Wegen des Widerspruchs des PSV wurde zudem eine Besserstellung von Kleingläubigern nichtig. Jürgen Spliedt wollte die Forderungen dieser etwa 500 Gläubiger von jeweils bis zu 1.000 Euro komplett erfüllen, zum Beispiel Ex-Kunden mit Abrechnungsguthaben. Dafür wäre aber die vollständige Zustimmung der Gläubigerversammlung zum Insolvenzplan nötig gewesen. Ein Gesamtbudget von 87.000 Euro hatte der Sachwalter dafür vorgesehen, nun aber erhalten Kundinnen und Kunden von ihren Kleinstbeträgen nur einen Bruchteil zurück.

Stadtwerke-Fiasko kostete Bürgermeister den Kopf

Neben der Übernahme der Stadtwerke durch die BBB Ende März gibt es im Zusammenhang mit der Insolvenz noch einen späteren Termin von Bedeutung. Am 23. April wählt der 11.000-Einwohner-Kurort einen neuen Bürgermeister.
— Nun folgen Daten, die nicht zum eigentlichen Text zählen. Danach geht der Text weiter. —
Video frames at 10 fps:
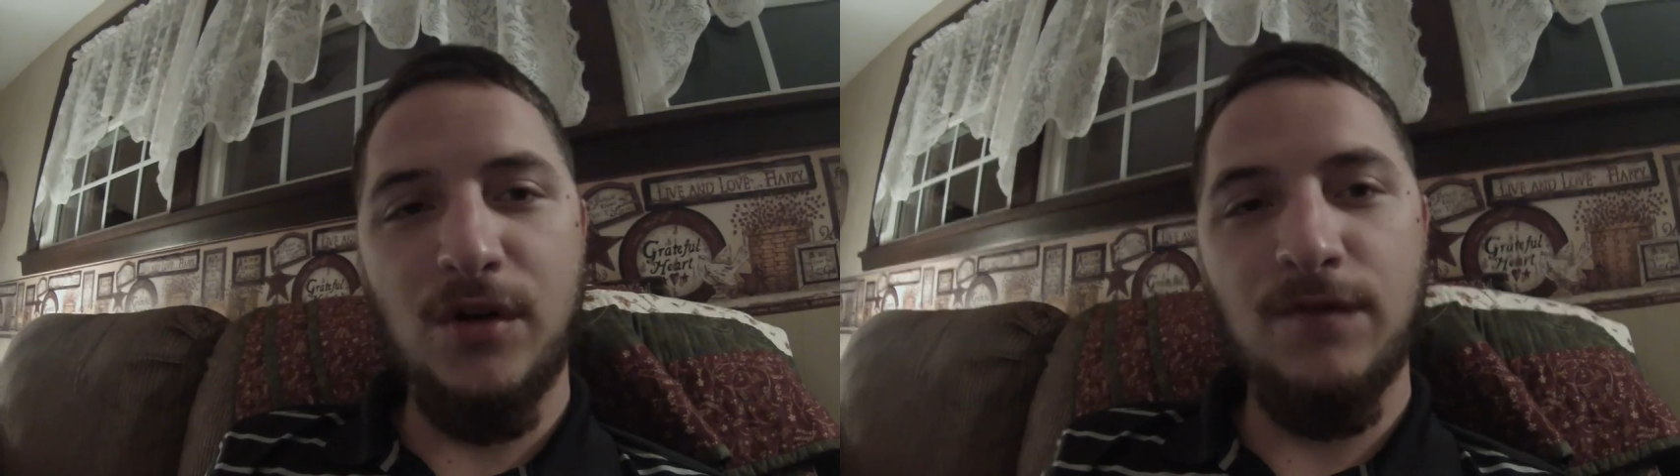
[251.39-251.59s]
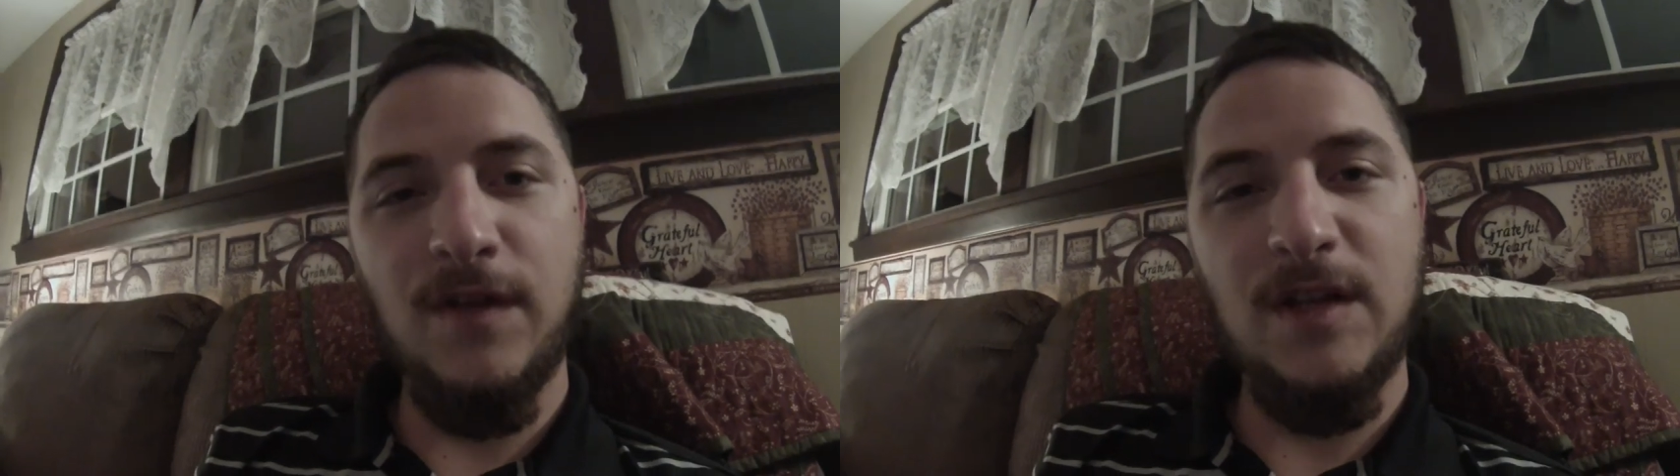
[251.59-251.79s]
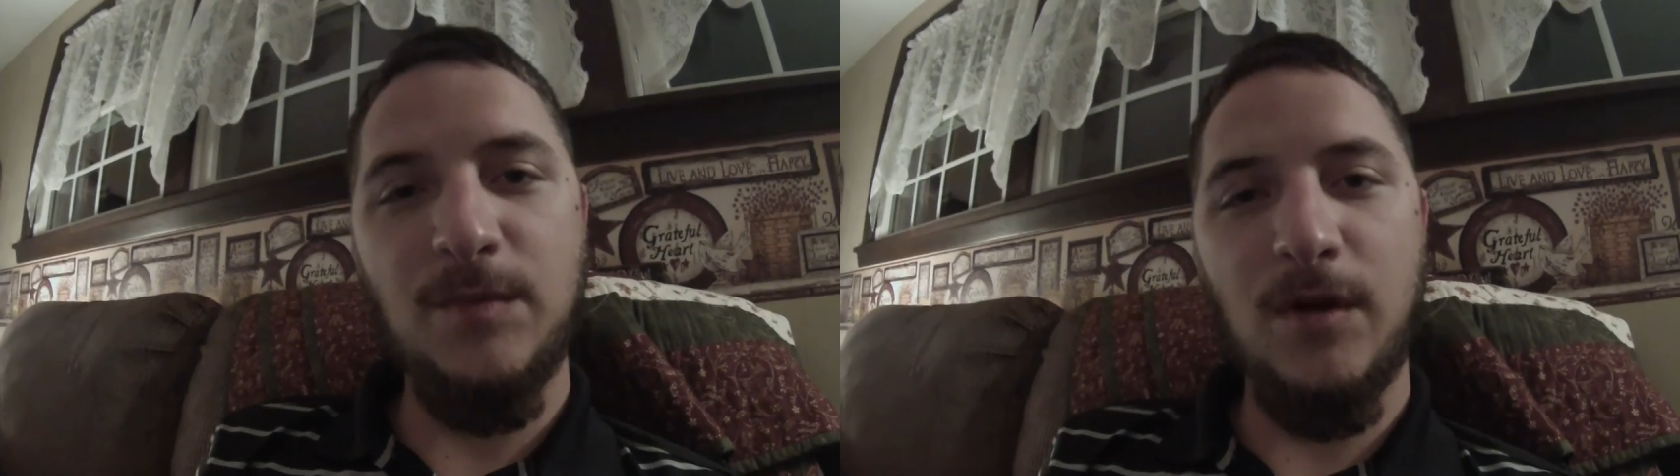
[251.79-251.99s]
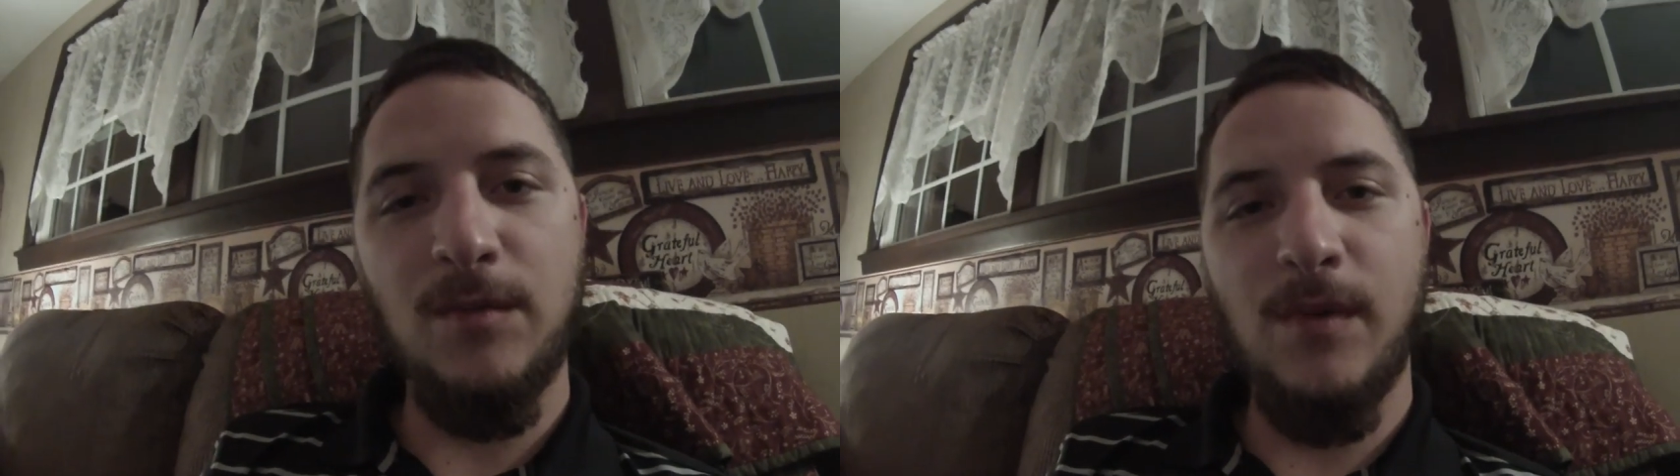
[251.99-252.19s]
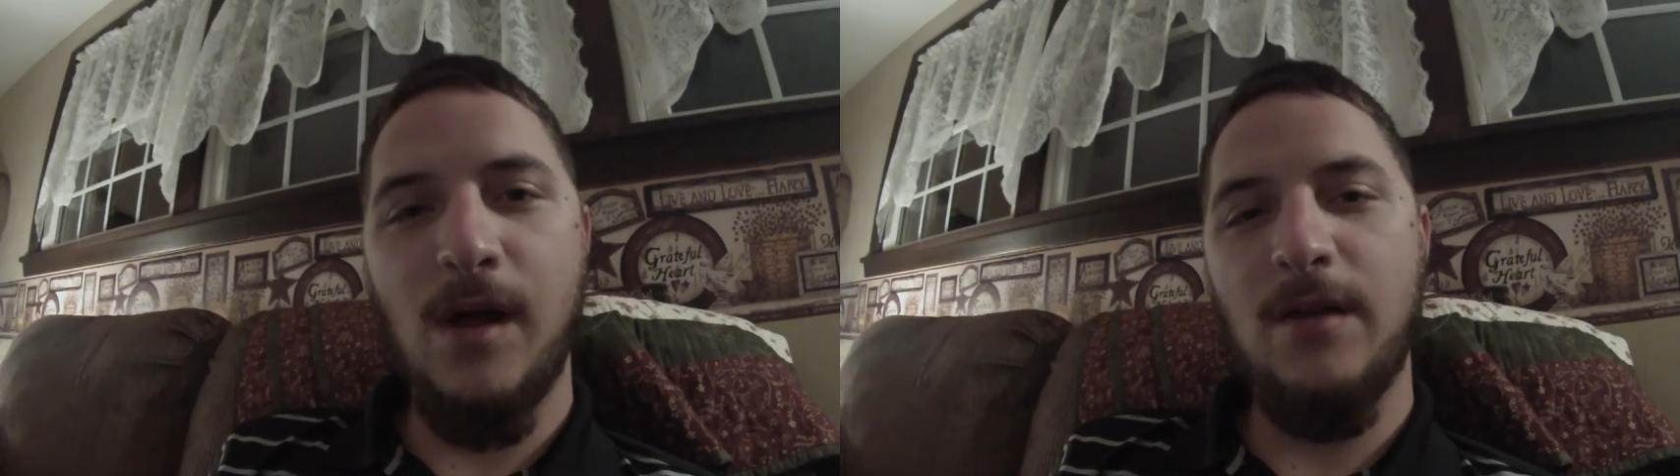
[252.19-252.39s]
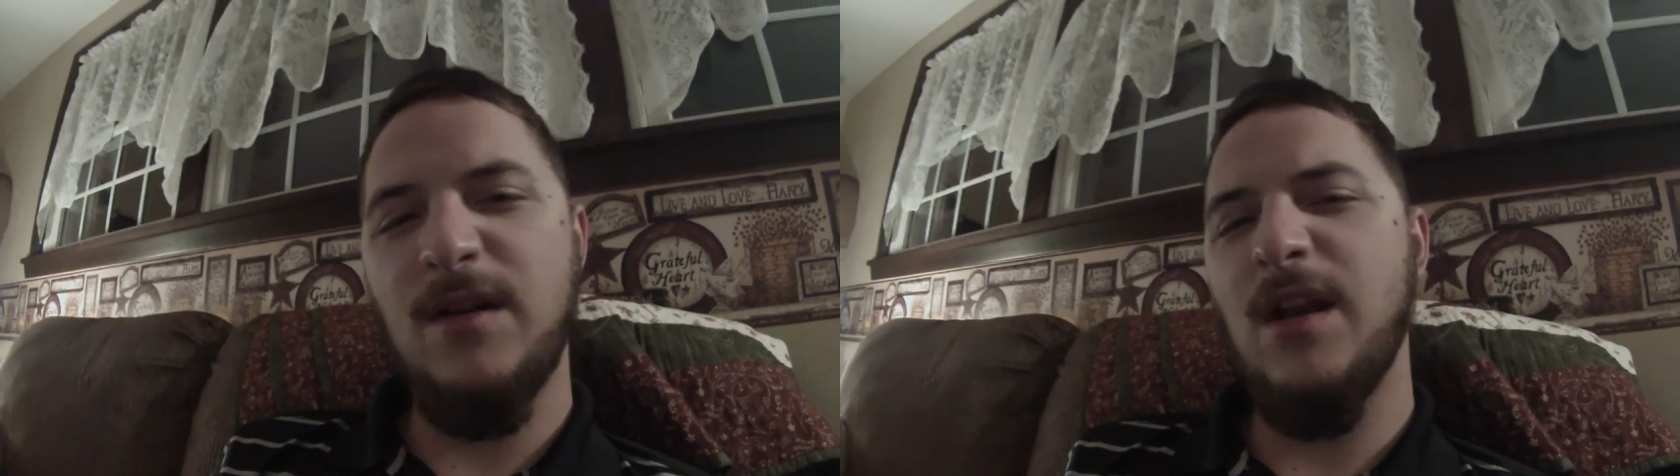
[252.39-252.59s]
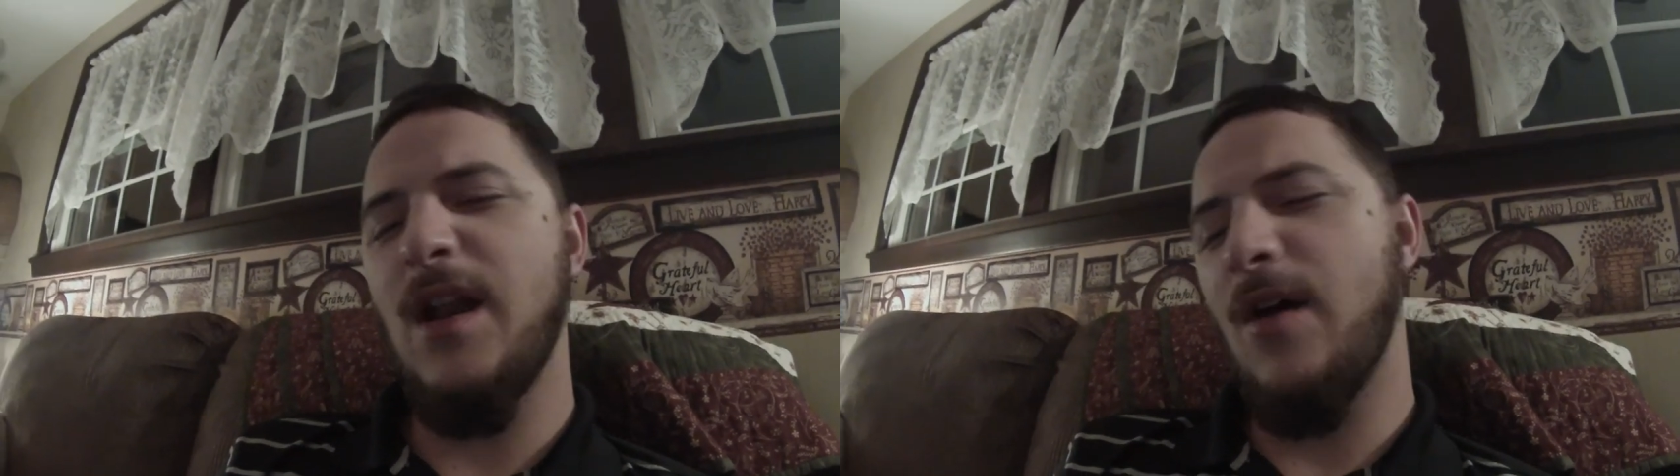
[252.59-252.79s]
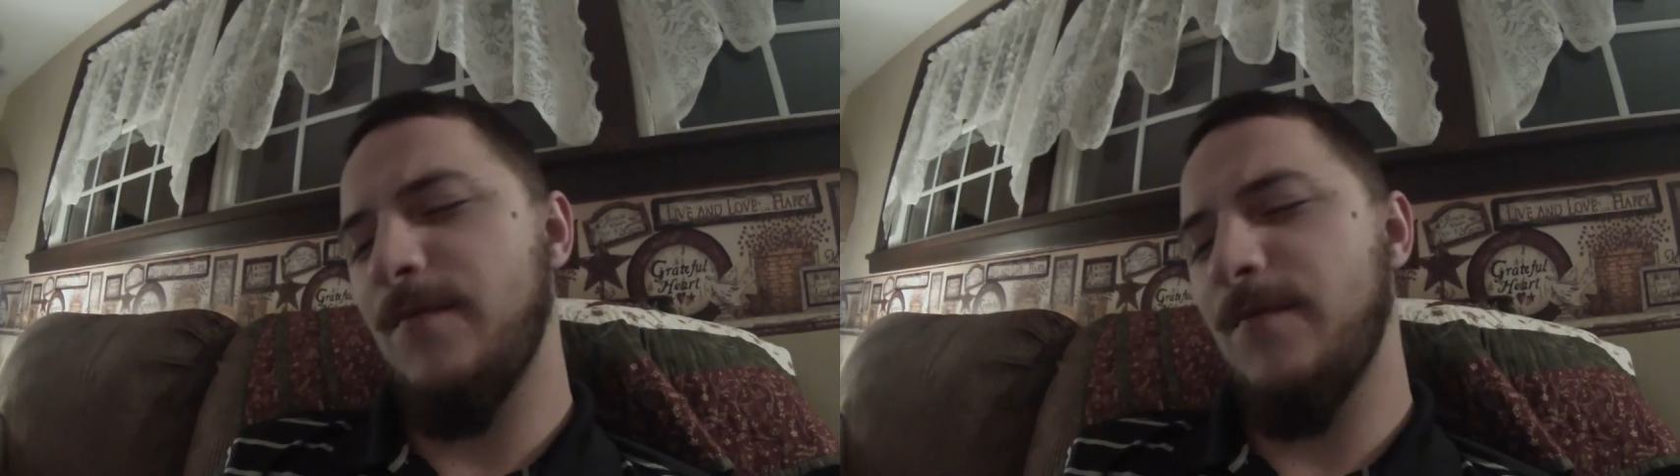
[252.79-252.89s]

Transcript: on Facebook, but you know,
Am 11. Dezember hatte die Bevölkerung in einem Bürgerentscheid den Amtsinhaber Roland Leisegang (parteilos) abgewählt. Das Votum war mit 3.192 zu 920 Stimmen oder 77,6 zu 22,4 Prozent eindeutig ausgefallen: Es drückte das Misstrauen aus, das Leisegang als Mitglied des Aufsichtsrats entgegengeschlagen war.

Ob er auch juristisch für den Niedergang des Versorgers haftbar gemacht werden kann, ist offen. Die Staatsanwaltschaft Potsdam prüft aktuell einen Anfangsverdacht gegen den seinerzeit amtierenden Aufsichtsrat. Gegen den damaligen Geschäftsführer hatte sich der Anfangsverdacht auf Untreue nicht erhärtet.

Vielleicht ist die Neuwahl des Bürgermeisters in Bad Belzig auch ein gutes Omen. Denn auf Leisegang, der früher Schlagzeuger bei der noch zu DDR-Zeiten gegründeten Rockband Keimzeit war, und die verwaltungsinterne Interimslösung Roland Ernicke folgt entweder Hendrik Hänig (SPD) oder Robert Pulz (parteilos). Laut Angabe im Verzeichnis der Wahlvorschläge sind die beiden Herren es gewohnt, Brände zu löschen. Professionelle Feuerwehrmänner sind womöglich das, was das finanziell auf mehreren Pulverfässern sitzende Bad Belzig in nächster Zeit am besten gebrauchen kann. Aus Finanznot stellt die Stadt noch nicht einmal den ihr zustehenden Geschäftsführer bei der BBB. Dort ist der von Remondis bestellte Jan Dworacek allein Chef im Ring.